WHAT NEEDS TO BE DONE
Copy out the data below as written; omit any images.

────────────────────

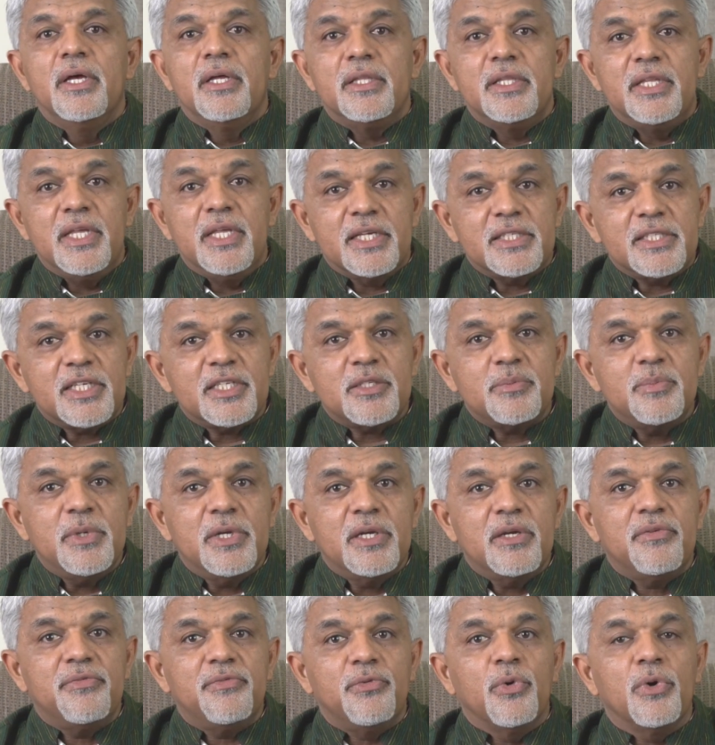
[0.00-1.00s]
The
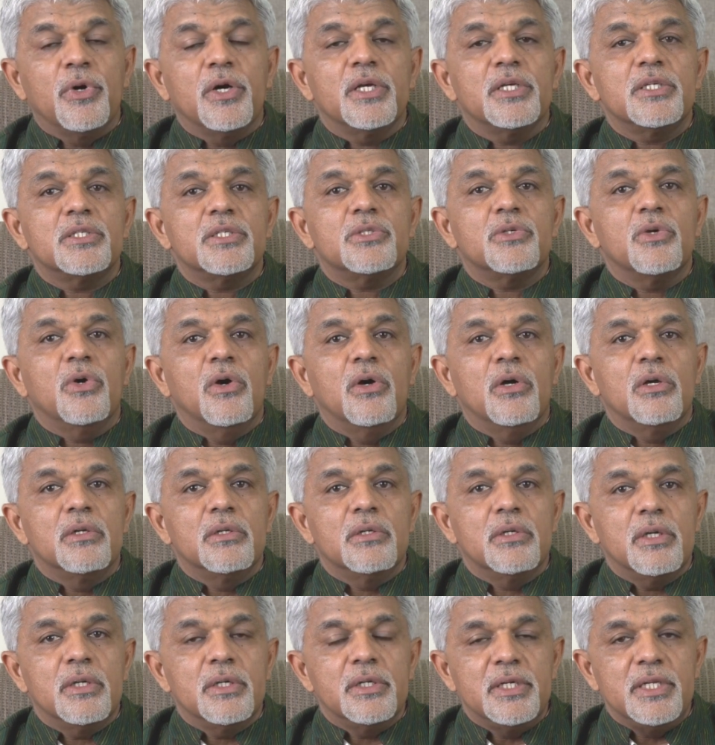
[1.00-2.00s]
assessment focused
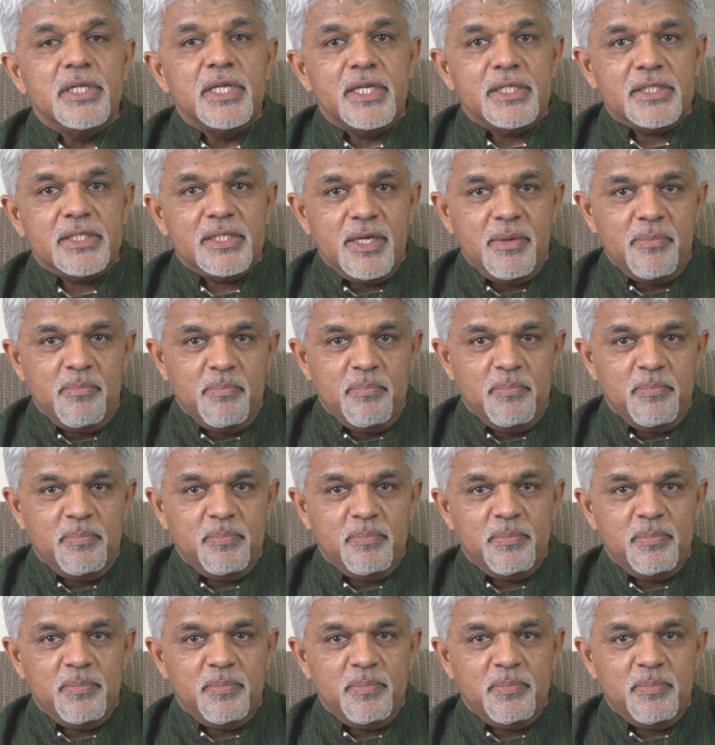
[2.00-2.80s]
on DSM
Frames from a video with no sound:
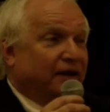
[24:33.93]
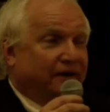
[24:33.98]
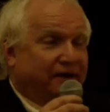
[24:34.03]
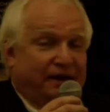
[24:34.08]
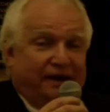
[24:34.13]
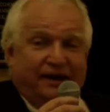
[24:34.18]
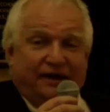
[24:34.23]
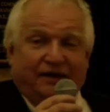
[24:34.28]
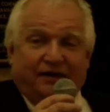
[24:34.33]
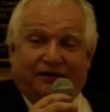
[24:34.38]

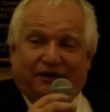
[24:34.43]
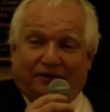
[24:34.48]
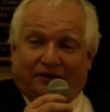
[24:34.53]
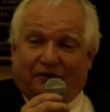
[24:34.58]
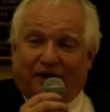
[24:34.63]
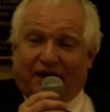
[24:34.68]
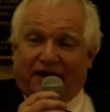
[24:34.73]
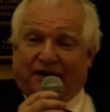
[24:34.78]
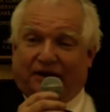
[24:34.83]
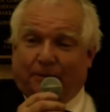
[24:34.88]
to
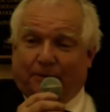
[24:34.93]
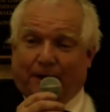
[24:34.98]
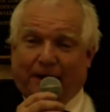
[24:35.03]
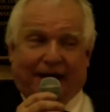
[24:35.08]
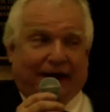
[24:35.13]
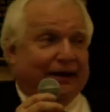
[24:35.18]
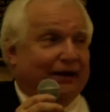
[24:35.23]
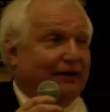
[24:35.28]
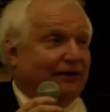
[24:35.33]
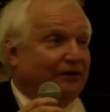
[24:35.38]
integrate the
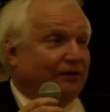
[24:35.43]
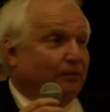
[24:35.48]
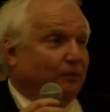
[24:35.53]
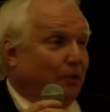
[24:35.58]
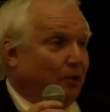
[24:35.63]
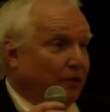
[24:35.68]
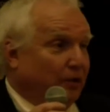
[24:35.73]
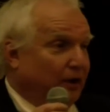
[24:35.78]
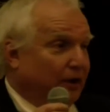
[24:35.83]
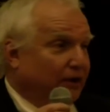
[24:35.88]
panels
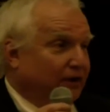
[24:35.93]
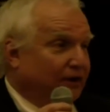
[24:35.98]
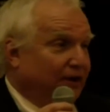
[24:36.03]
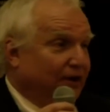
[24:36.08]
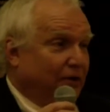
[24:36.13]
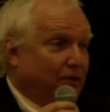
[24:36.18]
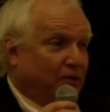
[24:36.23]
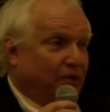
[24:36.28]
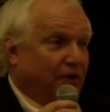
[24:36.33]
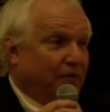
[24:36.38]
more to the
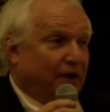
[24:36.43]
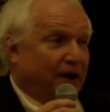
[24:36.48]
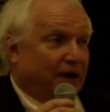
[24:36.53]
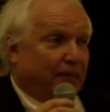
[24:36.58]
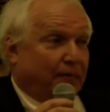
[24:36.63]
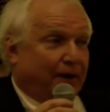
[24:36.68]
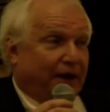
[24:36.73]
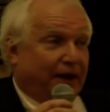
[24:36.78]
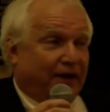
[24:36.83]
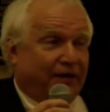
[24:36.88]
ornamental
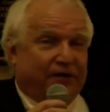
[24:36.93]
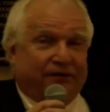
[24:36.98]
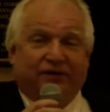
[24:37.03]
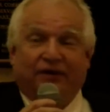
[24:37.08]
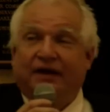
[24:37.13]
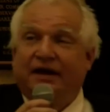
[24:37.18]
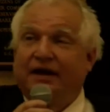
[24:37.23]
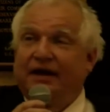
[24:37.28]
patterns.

────────────────────

ANSWER TO THIS EXERCISE
[0.00-1.00s]
The
[1.00-2.00s]
assessment focused
[2.00-2.80s]
on DSM
Frames from a video with no sound:
[24:33.93]
[24:33.98]
[24:34.03]
[24:34.08]
[24:34.13]
[24:34.18]
[24:34.23]
[24:34.28]
[24:34.33]
[24:34.38]

[24:34.43]
[24:34.48]
[24:34.53]
[24:34.58]
[24:34.63]
[24:34.68]
[24:34.73]
[24:34.78]
[24:34.83]
[24:34.88]
to
[24:34.93]
[24:34.98]
[24:35.03]
[24:35.08]
[24:35.13]
[24:35.18]
[24:35.23]
[24:35.28]
[24:35.33]
[24:35.38]
integrate the
[24:35.43]
[24:35.48]
[24:35.53]
[24:35.58]
[24:35.63]
[24:35.68]
[24:35.73]
[24:35.78]
[24:35.83]
[24:35.88]
panels
[24:35.93]
[24:35.98]
[24:36.03]
[24:36.08]
[24:36.13]
[24:36.18]
[24:36.23]
[24:36.28]
[24:36.33]
[24:36.38]
more to the
[24:36.43]
[24:36.48]
[24:36.53]
[24:36.58]
[24:36.63]
[24:36.68]
[24:36.73]
[24:36.78]
[24:36.83]
[24:36.88]
ornamental
[24:36.93]
[24:36.98]
[24:37.03]
[24:37.08]
[24:37.13]
[24:37.18]
[24:37.23]
[24:37.28]
patterns.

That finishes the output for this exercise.